House Made of Dawn by N. Scott Momaday

Later, when the sheep had filled into the arroyo and from the bank he could see them all, he dropped a little bread for the snake-killer dog, but the dog had quivered and laid back its ears. Slowly it backed away and crouched, not looking at him, not looking at anything, but listening. Then he heard it, the thing itself. He knew even then that it was only the wind, but it was a stranger sound than any he had ever known. And at the same time he saw the hole in the rock where the wind dipped, struck, and rose. It was lager than a rabbit hole and partly concealed by the chokecherry which grew beside it. The moan of the wind grew loud, and it filled him with dread. For the rest of his life it would be for him the particular sound of anguish.

I don't usually re-read books before teaching them, especially if I've taught them more than once. But N. Scott Momaday's House Made of Dawn is an exception. Perhaps it's just because the book is too dense, too rich, to get away with "faking it." But maybe it's because I love it, and it feels to me like one of those books whose wonders never cease to unfold. This time around, it feels especially poignant, given that Momaday himself died earlier this year at age 89. This time around, it has the feeling of a great legacy--wisdom, maybe, from the next world.

I don't have much to say about it here because I'm sort of doing a running thread about it on Twitter. One thing that did stand out to me, that I hadn't really noticed before, is the passage above, where a young Abel is spooked by a hole in the rock through which the wind is moaning. This stood out to me for a few reasons. One, it reminded me of a similar moment in Death Comes for the Archbishop in which the bishop Latour is guided, in a snow storm, to a secret cave by an Indian guide, where he hears a great moaning coming from within its inaccessible recesses. It reminded me so much of it, actually, that I wondered if Momaday was pointedly referencing it: a moment of the Other, which in Cather is racialized and exotic. That it should strike Latour that way is no surprise, but Abel--always half an outsider because of his uncertain parentage--is, or ought to be, different.

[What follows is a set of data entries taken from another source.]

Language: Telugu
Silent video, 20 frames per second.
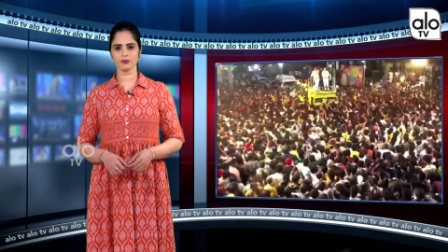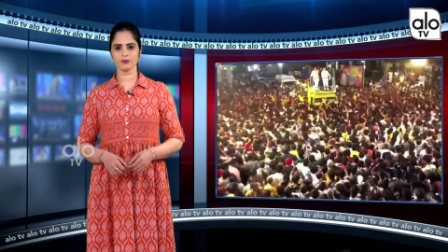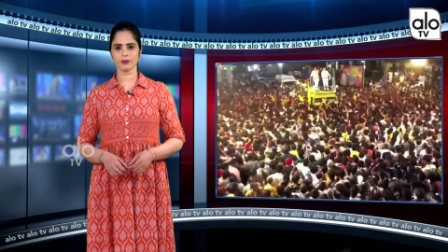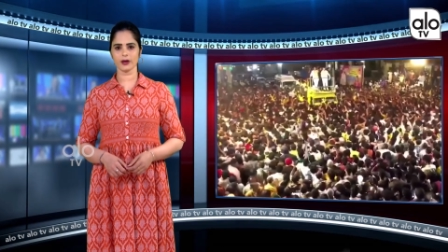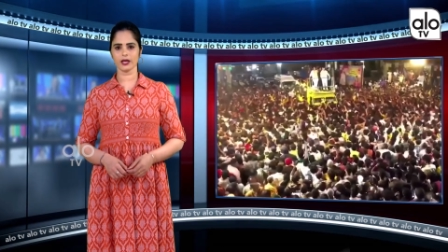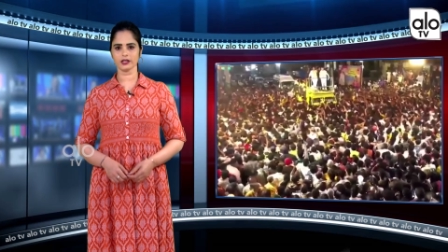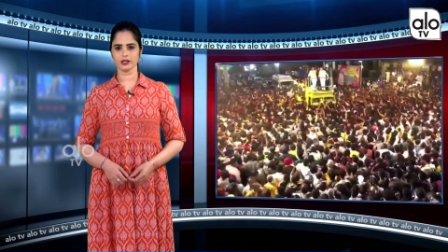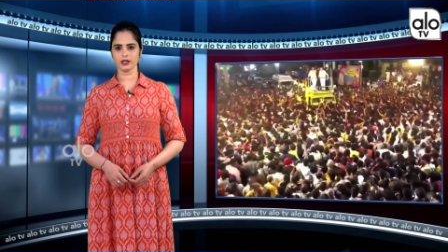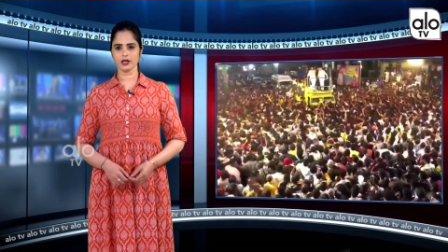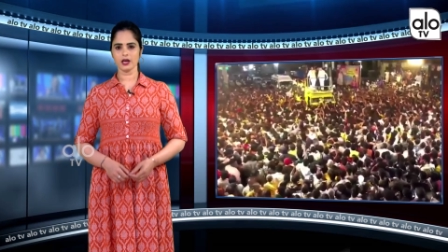
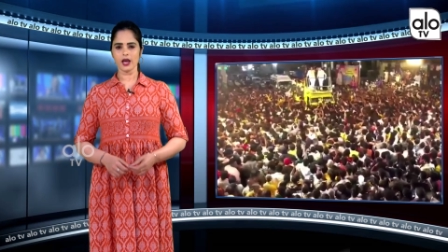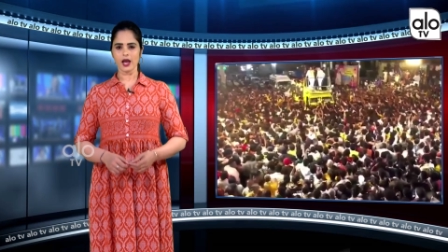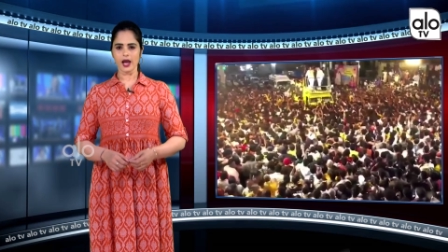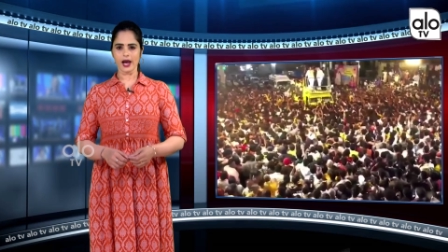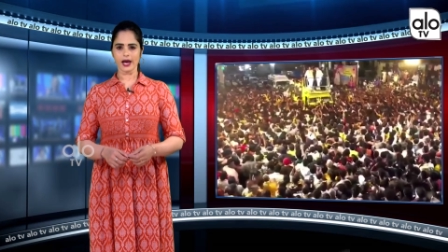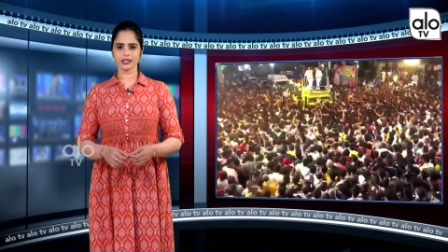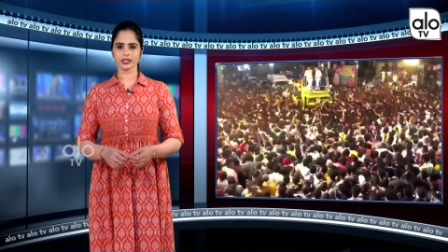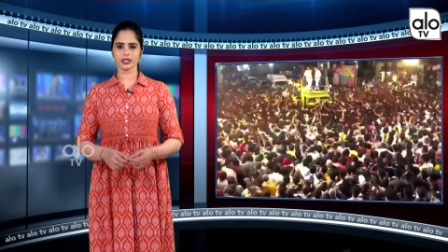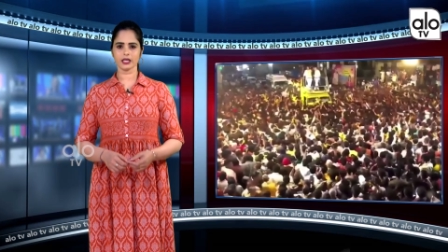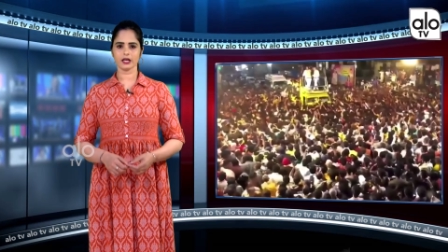చెప్పాలి
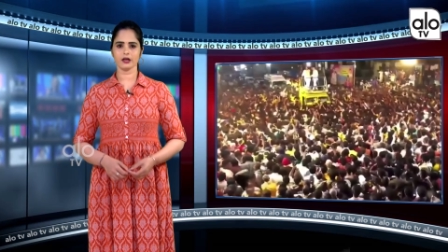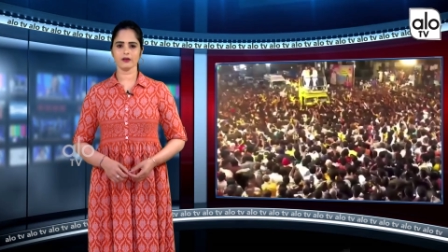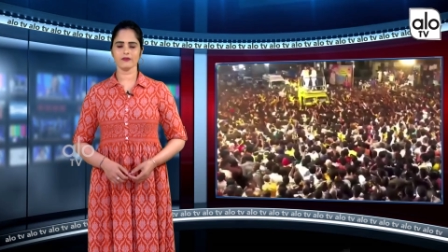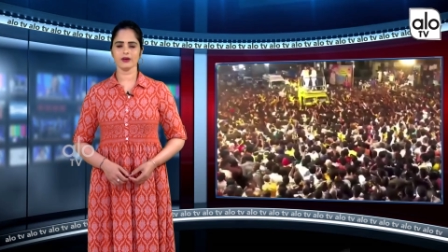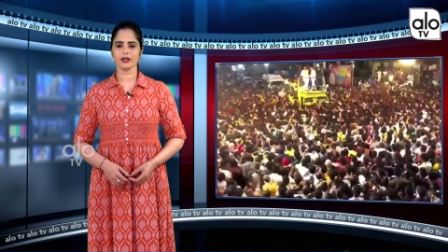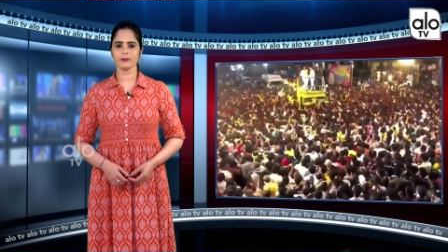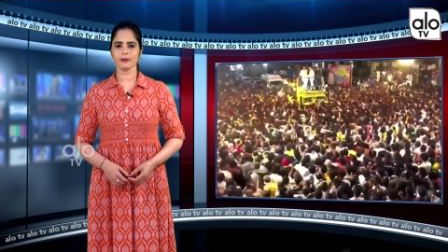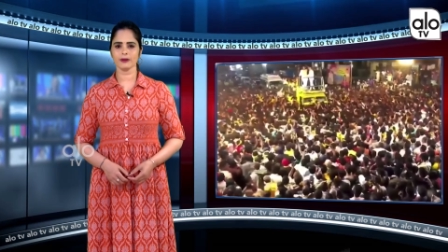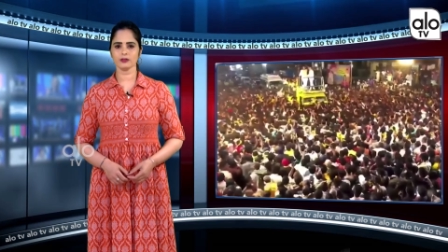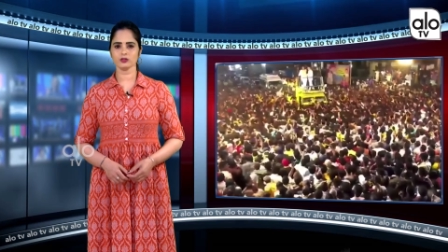అయితే రెండు
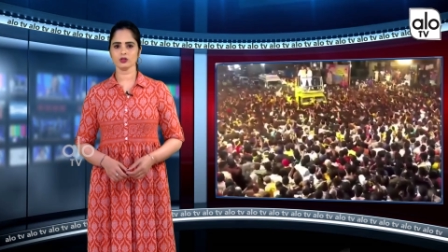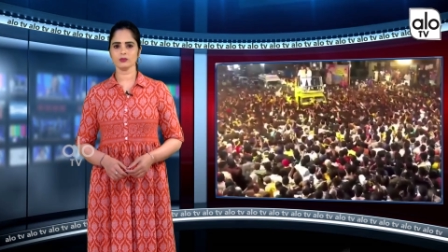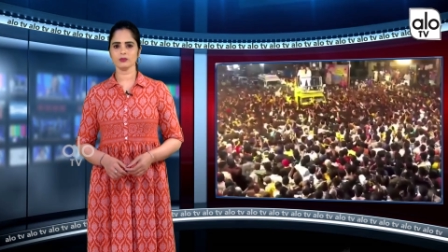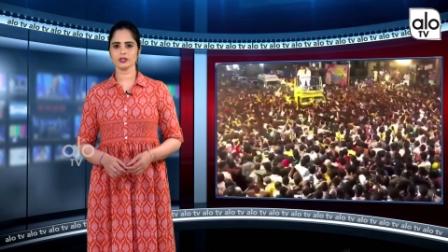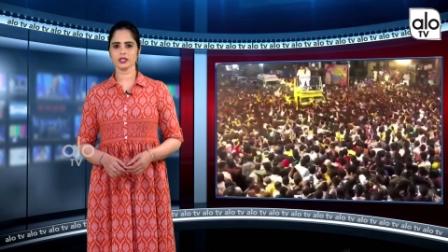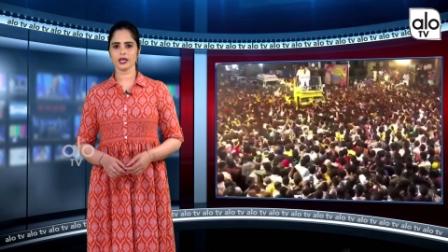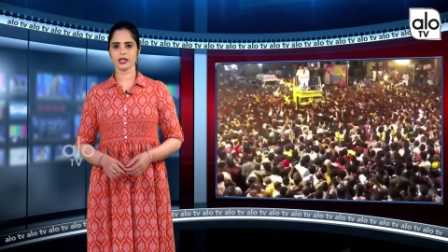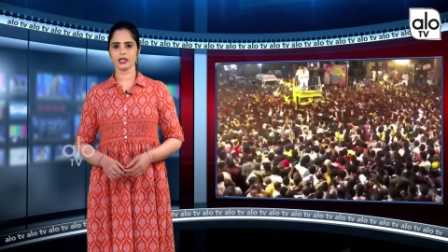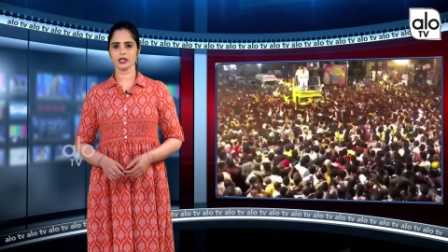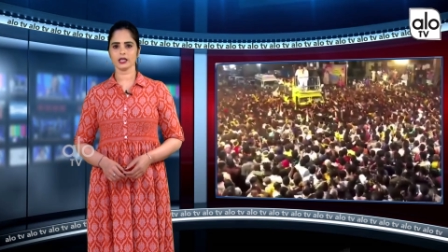వేల
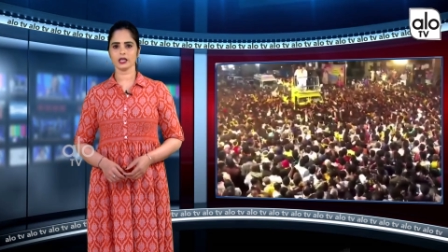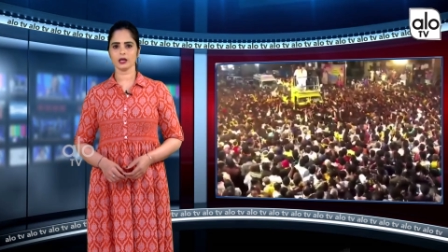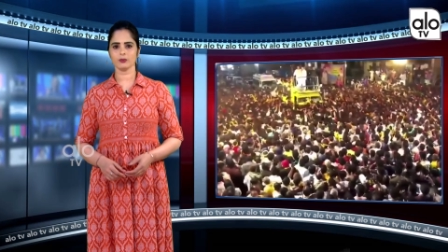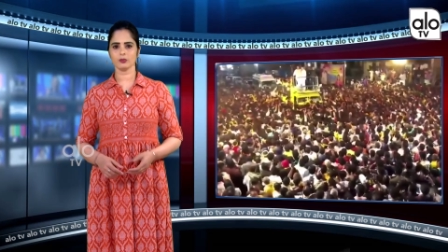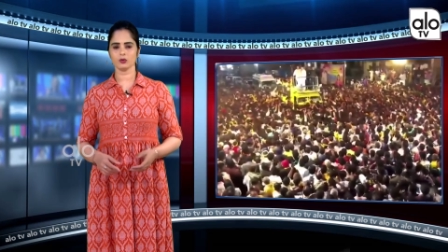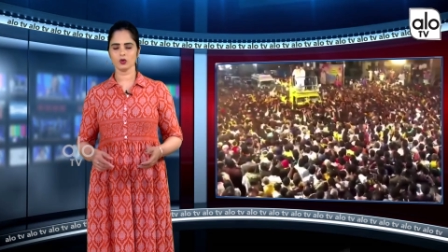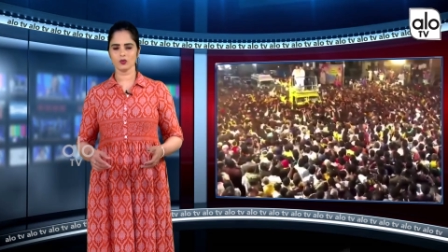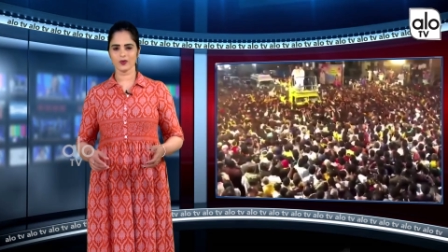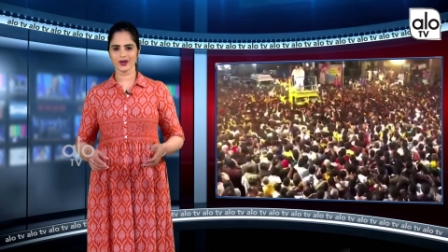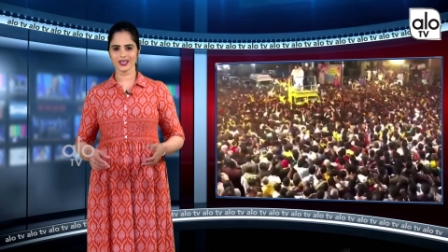పంతొమ్మిది
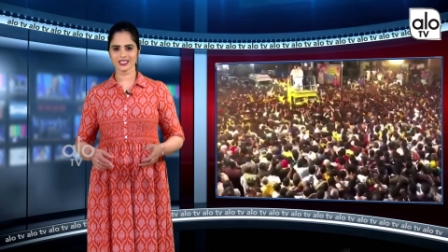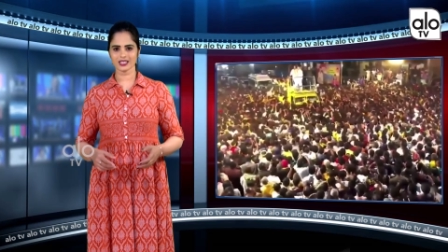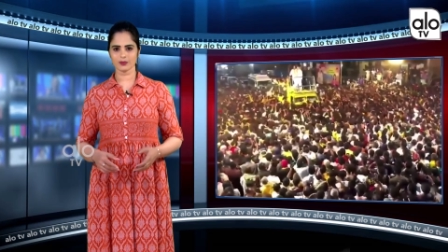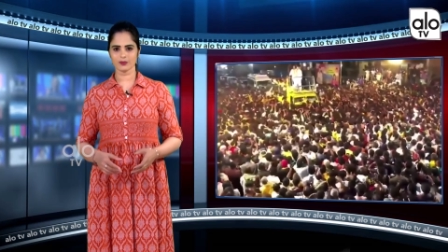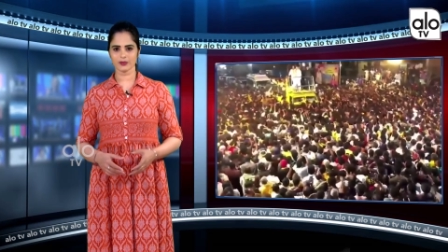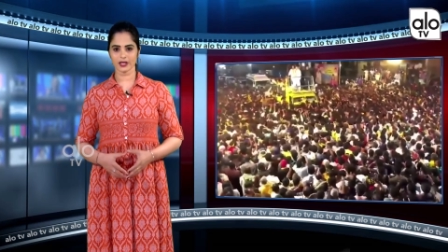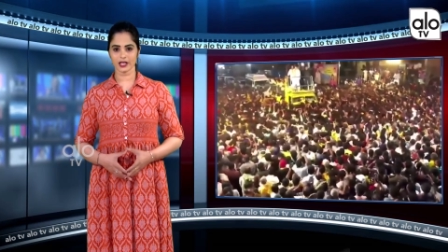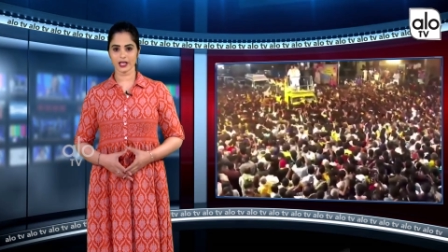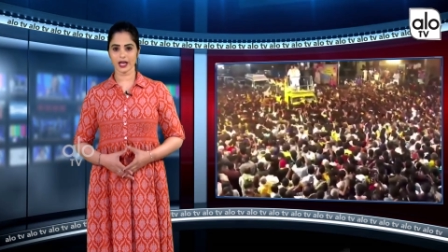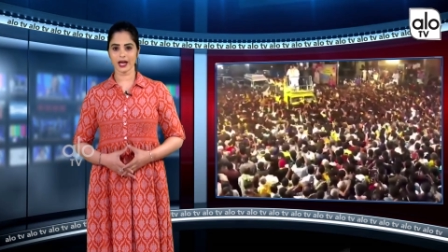ఎన్నికలప్పుడు
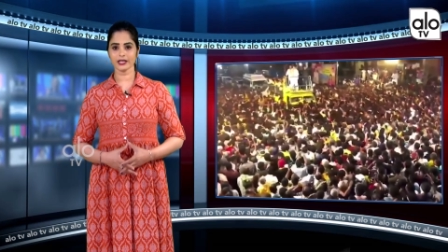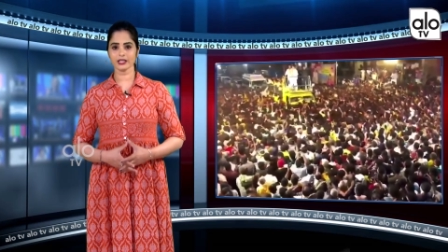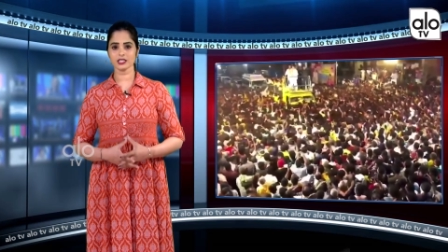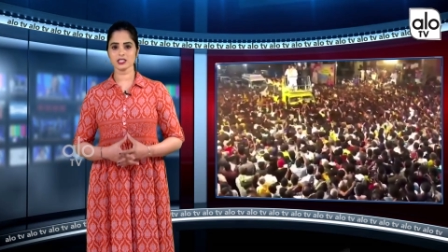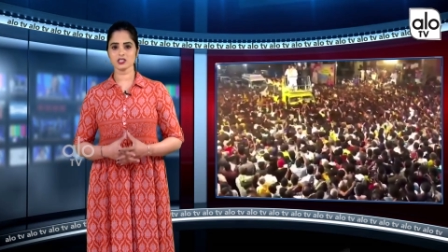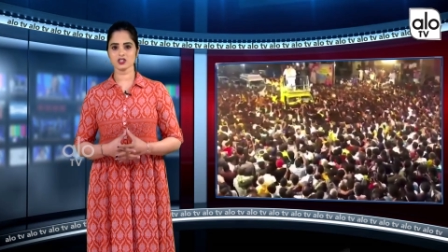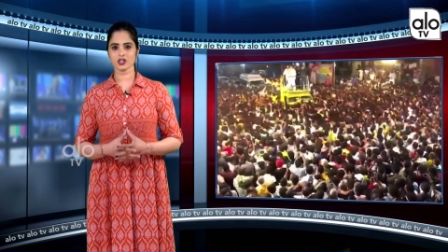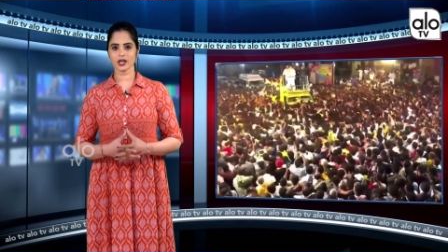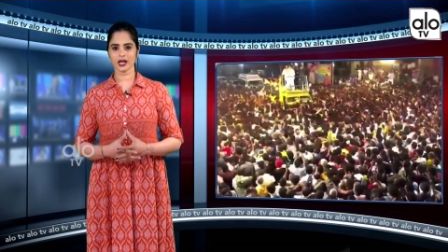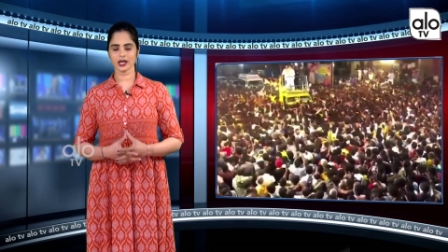వైసీపీ ఇలాంటి
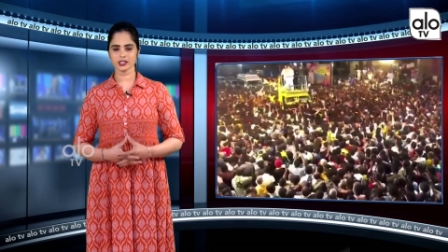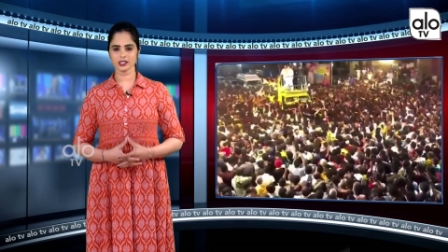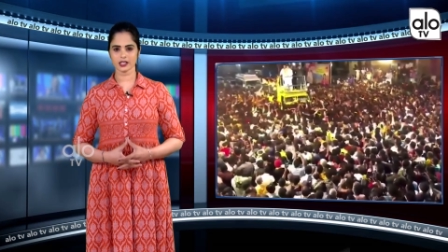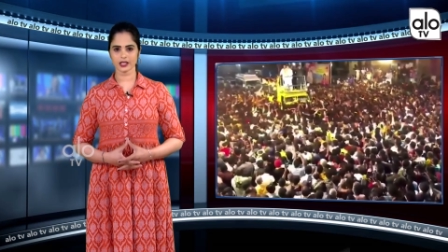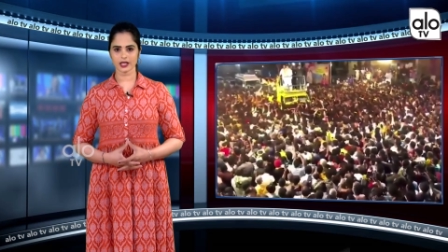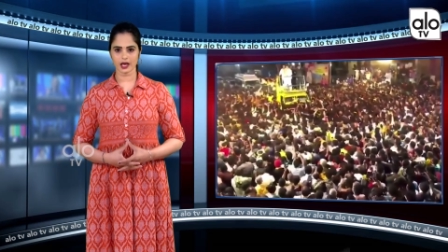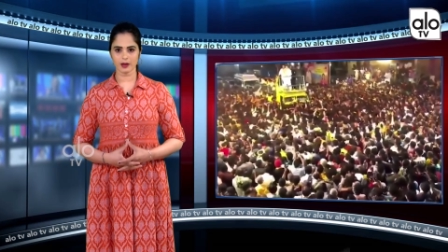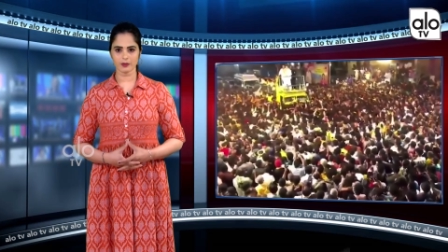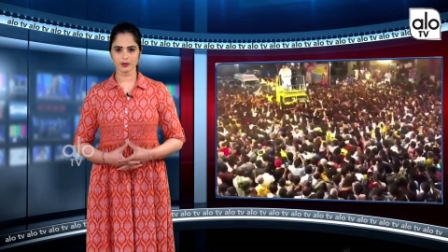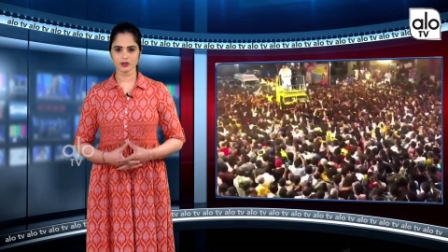
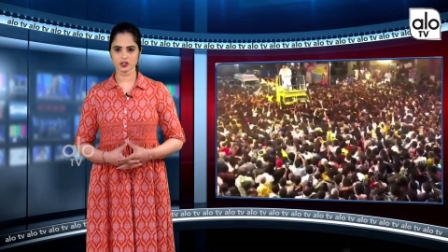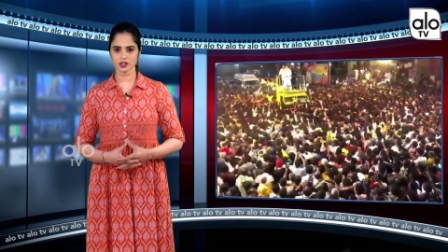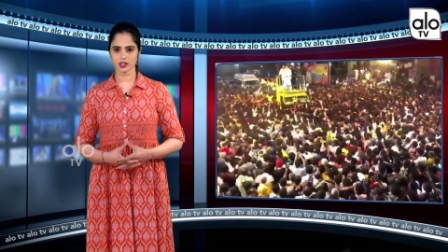స్ట్రాటజీని అమలు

It also brought to mind certain vague aspects of the Pueblo religion, which, like many Native American religions of the West, supposes a number of worlds laid one on the other. Many of these religions hold that humankind came up from another world through a hole like this one; some of them, like the Lakota, can even pinpoint the exact hole. The sipapu, the ceremonial hole in the sacred kiva of the Pueblo religion, represents this place of emergence. Perhaps what Tayo is hearing here--and what terrifies him so--is the sound of that other world: the unmediated touch of the real, which other characters (like Angela) long for, and seek to find in Indian country.

I loved re-reading House Made of Dawn this year. I don't know why, but it felt cleaner, simpler to me, more manageable and recognizable and familiar. Maybe having tackled some of its knottier aspects--its strange place-shifting, its many voices, its modernist structural tricks--what's left is the purity and simplicity of Momaday's language.